+++ DATASET EXCERPTS +++

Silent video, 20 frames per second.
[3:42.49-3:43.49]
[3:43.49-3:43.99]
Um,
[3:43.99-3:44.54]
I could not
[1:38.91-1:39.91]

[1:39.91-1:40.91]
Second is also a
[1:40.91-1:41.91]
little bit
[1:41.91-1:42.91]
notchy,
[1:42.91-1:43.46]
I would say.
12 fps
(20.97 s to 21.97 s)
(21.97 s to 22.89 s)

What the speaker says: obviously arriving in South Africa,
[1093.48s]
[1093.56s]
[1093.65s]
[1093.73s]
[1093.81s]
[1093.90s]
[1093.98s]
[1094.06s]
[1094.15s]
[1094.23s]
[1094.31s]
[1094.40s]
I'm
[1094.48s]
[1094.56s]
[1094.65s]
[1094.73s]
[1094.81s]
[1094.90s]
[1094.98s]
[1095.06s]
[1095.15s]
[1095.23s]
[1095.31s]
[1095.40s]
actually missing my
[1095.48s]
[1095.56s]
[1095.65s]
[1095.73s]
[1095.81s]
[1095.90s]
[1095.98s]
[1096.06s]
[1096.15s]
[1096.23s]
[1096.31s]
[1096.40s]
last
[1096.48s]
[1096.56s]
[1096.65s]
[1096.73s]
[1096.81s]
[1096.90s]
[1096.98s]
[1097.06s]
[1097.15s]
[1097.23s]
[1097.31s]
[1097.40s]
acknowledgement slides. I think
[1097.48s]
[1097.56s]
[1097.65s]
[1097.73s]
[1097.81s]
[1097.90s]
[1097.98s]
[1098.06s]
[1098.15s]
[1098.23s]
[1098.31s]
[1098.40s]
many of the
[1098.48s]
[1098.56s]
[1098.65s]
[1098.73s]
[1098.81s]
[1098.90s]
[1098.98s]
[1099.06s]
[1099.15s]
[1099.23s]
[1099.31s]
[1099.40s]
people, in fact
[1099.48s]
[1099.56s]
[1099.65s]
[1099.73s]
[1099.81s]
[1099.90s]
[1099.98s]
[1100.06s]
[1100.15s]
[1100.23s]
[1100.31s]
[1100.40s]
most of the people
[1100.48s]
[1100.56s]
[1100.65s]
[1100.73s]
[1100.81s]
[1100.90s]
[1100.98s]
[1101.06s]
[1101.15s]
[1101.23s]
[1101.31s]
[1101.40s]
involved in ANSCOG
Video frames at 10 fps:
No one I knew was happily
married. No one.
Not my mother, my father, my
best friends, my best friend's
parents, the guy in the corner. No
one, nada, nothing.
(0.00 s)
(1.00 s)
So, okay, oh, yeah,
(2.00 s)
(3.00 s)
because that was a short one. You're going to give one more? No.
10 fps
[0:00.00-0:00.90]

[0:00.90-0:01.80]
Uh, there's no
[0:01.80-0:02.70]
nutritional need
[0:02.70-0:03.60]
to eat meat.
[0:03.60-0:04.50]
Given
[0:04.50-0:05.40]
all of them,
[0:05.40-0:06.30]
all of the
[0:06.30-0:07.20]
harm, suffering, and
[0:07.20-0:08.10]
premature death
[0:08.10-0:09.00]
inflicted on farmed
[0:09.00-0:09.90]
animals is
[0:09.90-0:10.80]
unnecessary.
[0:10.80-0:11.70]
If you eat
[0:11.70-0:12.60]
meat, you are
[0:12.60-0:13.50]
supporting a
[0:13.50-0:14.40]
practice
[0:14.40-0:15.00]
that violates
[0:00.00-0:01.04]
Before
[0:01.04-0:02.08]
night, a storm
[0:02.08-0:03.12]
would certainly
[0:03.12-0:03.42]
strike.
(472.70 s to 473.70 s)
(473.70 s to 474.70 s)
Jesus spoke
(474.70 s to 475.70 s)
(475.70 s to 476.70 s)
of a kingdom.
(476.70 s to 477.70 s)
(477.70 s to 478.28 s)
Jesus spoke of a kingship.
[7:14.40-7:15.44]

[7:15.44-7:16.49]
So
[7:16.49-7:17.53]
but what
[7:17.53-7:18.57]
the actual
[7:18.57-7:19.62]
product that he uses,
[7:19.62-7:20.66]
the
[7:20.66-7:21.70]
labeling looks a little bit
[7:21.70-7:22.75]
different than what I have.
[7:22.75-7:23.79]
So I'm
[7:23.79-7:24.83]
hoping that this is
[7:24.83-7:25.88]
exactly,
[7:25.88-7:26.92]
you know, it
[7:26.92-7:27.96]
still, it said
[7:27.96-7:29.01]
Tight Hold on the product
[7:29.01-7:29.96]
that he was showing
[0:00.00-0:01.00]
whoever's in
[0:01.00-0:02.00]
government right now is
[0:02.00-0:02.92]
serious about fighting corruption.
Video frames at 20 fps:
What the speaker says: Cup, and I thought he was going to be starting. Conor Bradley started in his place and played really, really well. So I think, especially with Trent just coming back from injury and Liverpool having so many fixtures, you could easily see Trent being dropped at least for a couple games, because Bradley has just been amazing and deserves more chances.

+++

▶ **YOUR OBJECTIVE**
Start at the line containing "[0:14.40-0:15.00]" and transcribe through the end of the entries. Please keep both ends and add nothing.

▶ **EXERCISE RESULT**
[0:14.40-0:15.00]
that violates
[0:00.00-0:01.04]
Before
[0:01.04-0:02.08]
night, a storm
[0:02.08-0:03.12]
would certainly
[0:03.12-0:03.42]
strike.
(472.70 s to 473.70 s)
(473.70 s to 474.70 s)
Jesus spoke
(474.70 s to 475.70 s)
(475.70 s to 476.70 s)
of a kingdom.
(476.70 s to 477.70 s)
(477.70 s to 478.28 s)
Jesus spoke of a kingship.
[7:14.40-7:15.44]

[7:15.44-7:16.49]
So
[7:16.49-7:17.53]
but what
[7:17.53-7:18.57]
the actual
[7:18.57-7:19.62]
product that he uses,
[7:19.62-7:20.66]
the
[7:20.66-7:21.70]
labeling looks a little bit
[7:21.70-7:22.75]
different than what I have.
[7:22.75-7:23.79]
So I'm
[7:23.79-7:24.83]
hoping that this is
[7:24.83-7:25.88]
exactly,
[7:25.88-7:26.92]
you know, it
[7:26.92-7:27.96]
still, it said
[7:27.96-7:29.01]
Tight Hold on the product
[7:29.01-7:29.96]
that he was showing
[0:00.00-0:01.00]
whoever's in
[0:01.00-0:02.00]
government right now is
[0:02.00-0:02.92]
serious about fighting corruption.
Video frames at 20 fps:
What the speaker says: Cup, and I thought he was going to be starting. Conor Bradley started in his place and played really, really well. So I think, especially with Trent just coming back from injury and Liverpool having so many fixtures, you could easily see Trent being dropped at least for a couple games, because Bradley has just been amazing and deserves more chances.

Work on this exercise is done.